# STORED DATA:
--- START ---

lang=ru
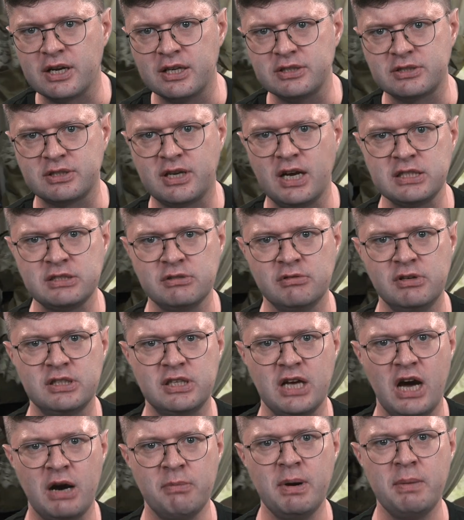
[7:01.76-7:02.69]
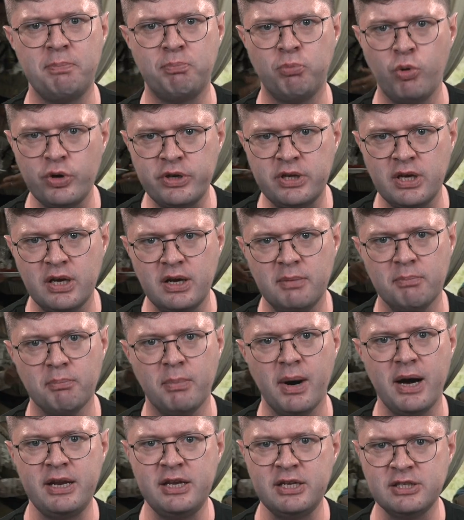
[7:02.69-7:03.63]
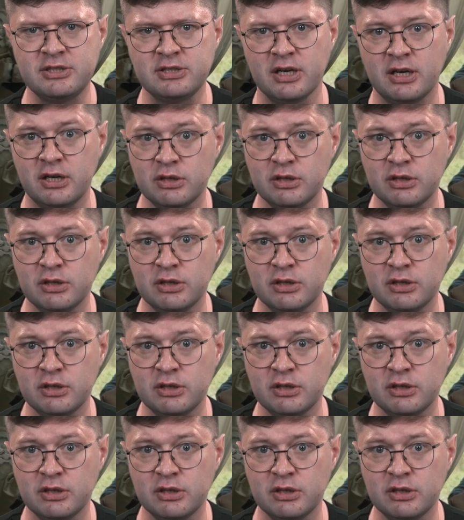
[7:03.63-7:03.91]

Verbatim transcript: рассказывает об эпохе Бориса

--- END ---

# WHAT IS NEEDED:
The entries above need to be printed again exactly; please exclude all pictures.

# REPLY TO THE EXERCISE:
lang=ru
[7:01.76-7:02.69]
[7:02.69-7:03.63]
[7:03.63-7:03.91]

Verbatim transcript: рассказывает об эпохе Бориса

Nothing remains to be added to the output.